Does that diversity actually reflect stable co-existence between species? Or is it rather a case of mere co-presence of unequal competitors? In fact, this question is very hard to answer with field studies. First of all, investigation time is usually limited (no time to study long-term competition, unless its about microbes). Second, field observations are always contaminated with noise, reflecting various random events.
Therefore, models are a quite useful means to study the possible mechanisms and necessary conditions for co-existence. In particular, simulations can easily be run over very long periods of time such that even very minor selective advantages lead to ultimate outcompetition.
In spite of the apparent simplicity of models, the interpretation of results may be challenging! In this lecture, we focus on a small selection of simple cases and scenarios. This selection is not exhaustive but a reasonable starting point for understanding more complex situations.
To make the topic digestible at all, we build on technology for ODE-based modeling introduced earlier, namely the rodeo package.
2 General study system
We consider a continuous flow stirred tank reactor (CFSTR) again, so as to avoid all unnecessary complexity. In contrast to earlier lectures, we now consider two species sharing space and the single unique resource pumped into the reactor.

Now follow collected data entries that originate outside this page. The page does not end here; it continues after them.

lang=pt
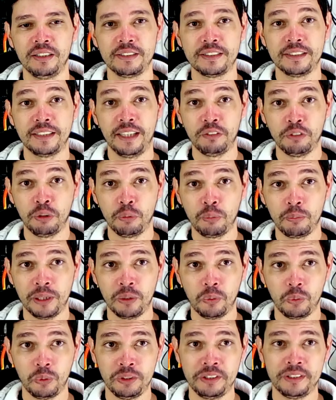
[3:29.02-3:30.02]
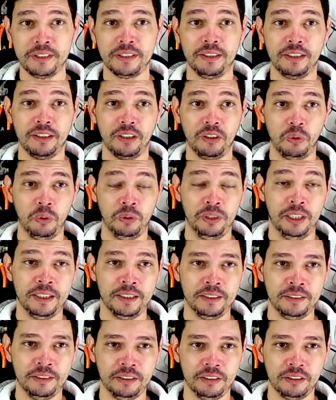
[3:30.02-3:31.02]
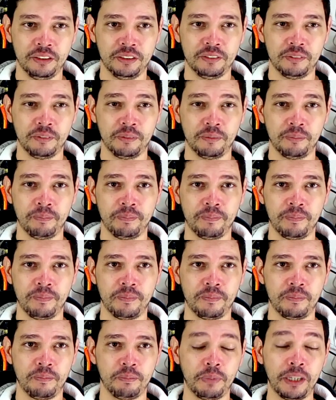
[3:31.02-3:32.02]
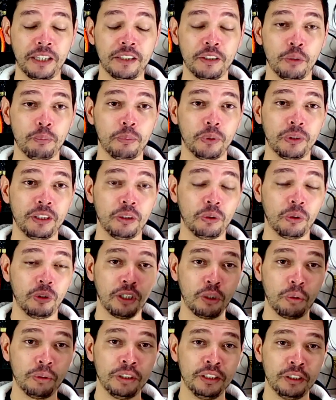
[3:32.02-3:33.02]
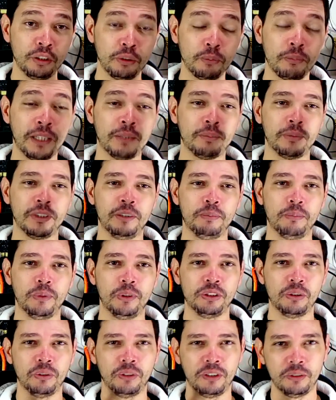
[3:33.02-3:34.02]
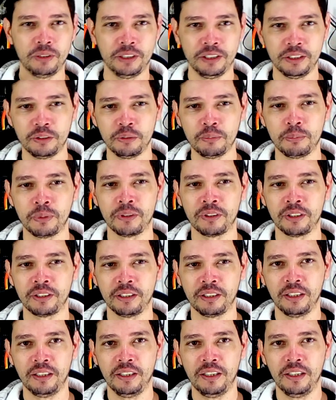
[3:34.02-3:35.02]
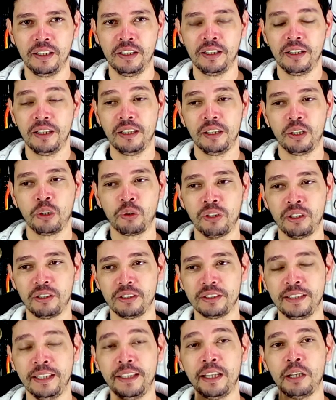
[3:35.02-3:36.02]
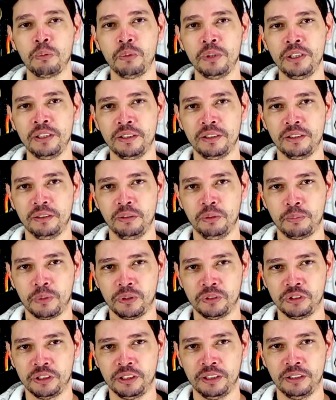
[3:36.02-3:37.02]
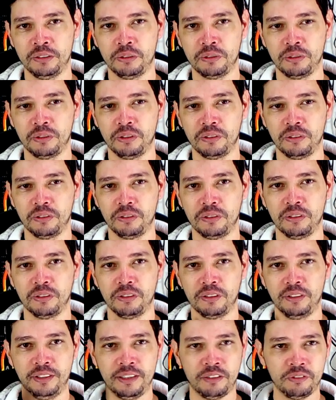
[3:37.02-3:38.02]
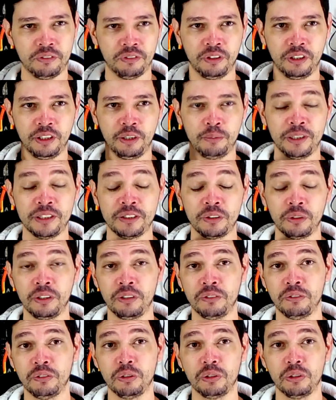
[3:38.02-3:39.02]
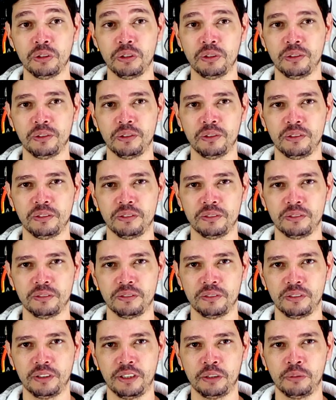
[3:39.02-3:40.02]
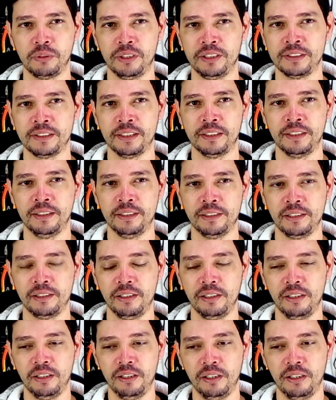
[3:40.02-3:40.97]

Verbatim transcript: escreve alguma coisa online para eu poder colocar o link no mapa depois, colocar o link no blog. Eu não tem a wiki do projeto lá fora, mas eu não vou atualizar elaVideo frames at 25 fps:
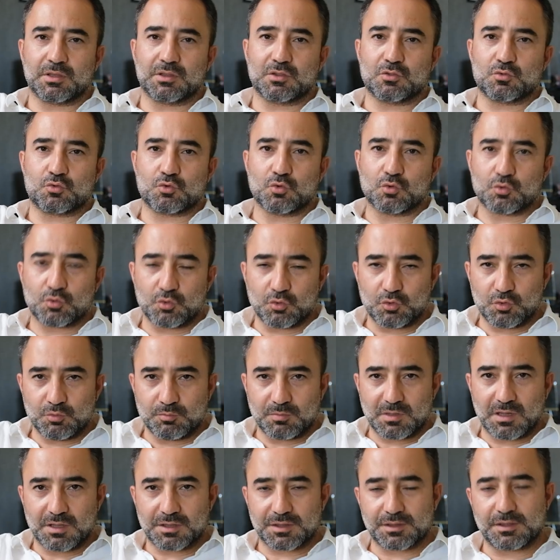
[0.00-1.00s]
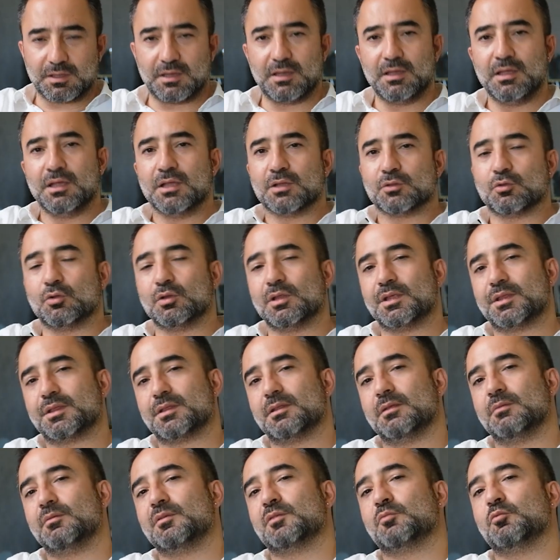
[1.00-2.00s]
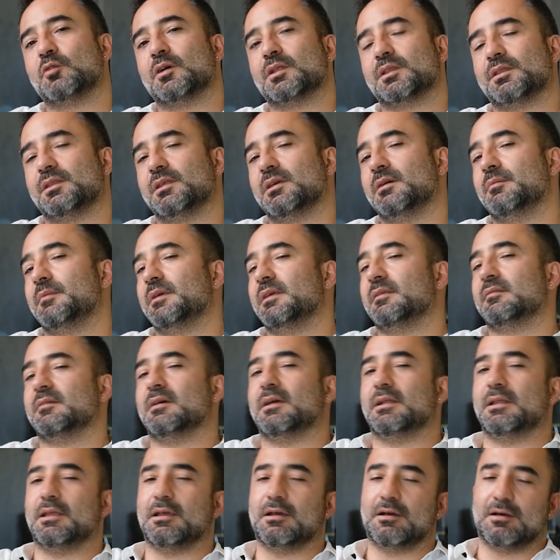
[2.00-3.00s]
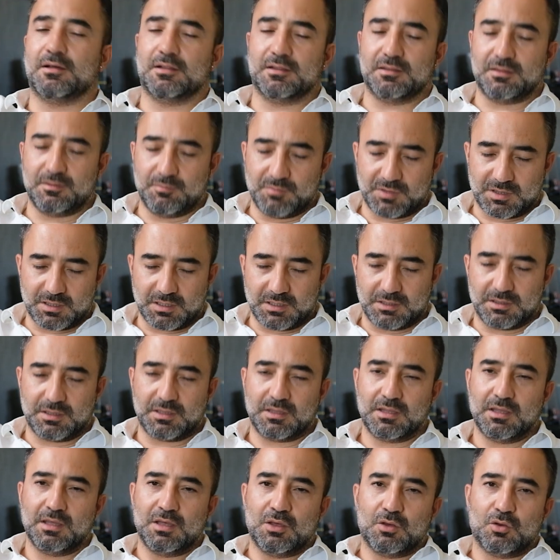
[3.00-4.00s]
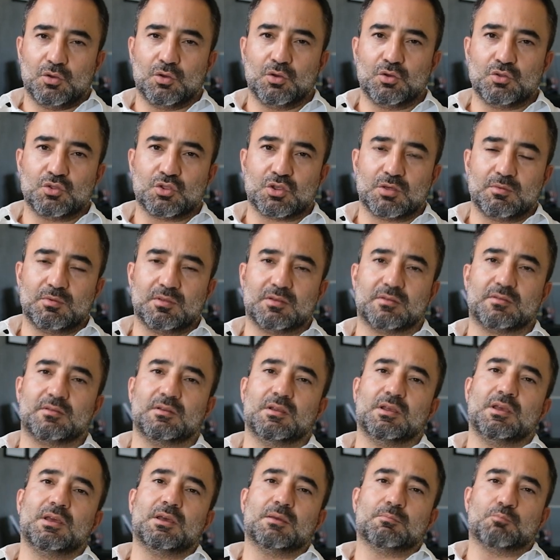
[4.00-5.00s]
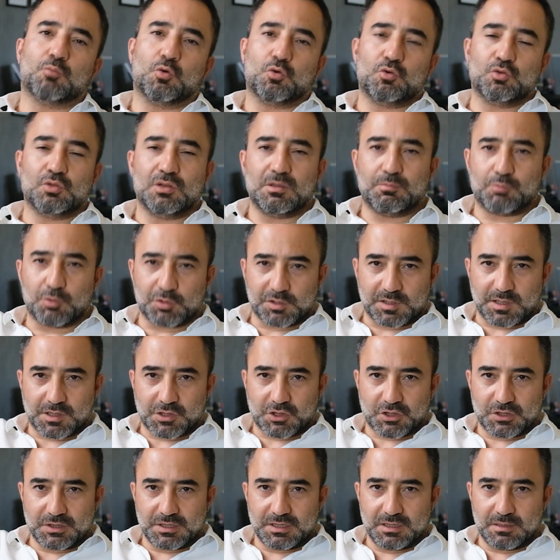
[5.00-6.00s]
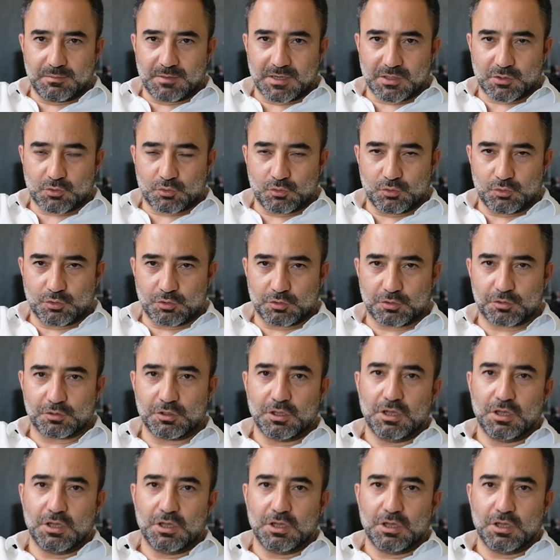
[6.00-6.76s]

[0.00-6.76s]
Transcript: için çok uygun bir hasta. Dolayısıyla biz bu hastayı ameliyathaneye aldığımız anda önce bir boyun liposakşınıyla başlıyoruz.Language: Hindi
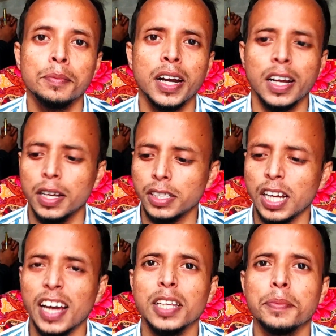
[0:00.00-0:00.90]
मैंने
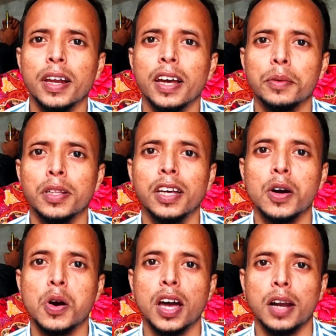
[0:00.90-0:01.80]
शायद ही पहले कभी
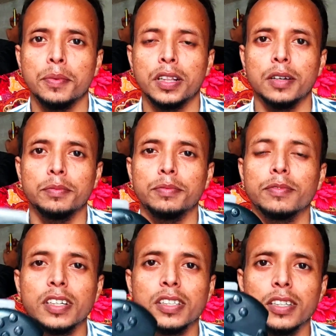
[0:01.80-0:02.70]
देखा होगा यार मतलब
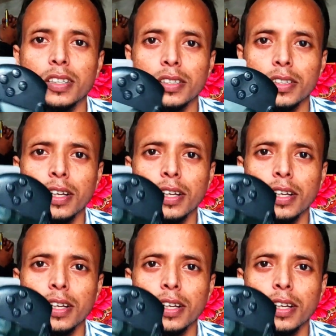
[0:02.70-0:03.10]
किसी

In a series of scenarios, we play with the particular capabilities of the species and the external forcings to see if and when stable coexistence can be achieved.
3 Technical basis of subsequent analyses
3.1 Concept
It is assumed that the model specification is in a workbook in .xlsx format with the two worksheets declarations and equations such that it can be imported by the buildFromWorkbook function of the rodeo package.
Two make the study of scenarios more convenient, I wrote the two wrapper functions below. They can be used to instantly run a dynamic simulation (dyn()) or steady-state computation (std()), including visualization, with minimum inputs. Nevertheless, the functions are flexible enough to allow parameters or initial values to be adjusted using their update argument.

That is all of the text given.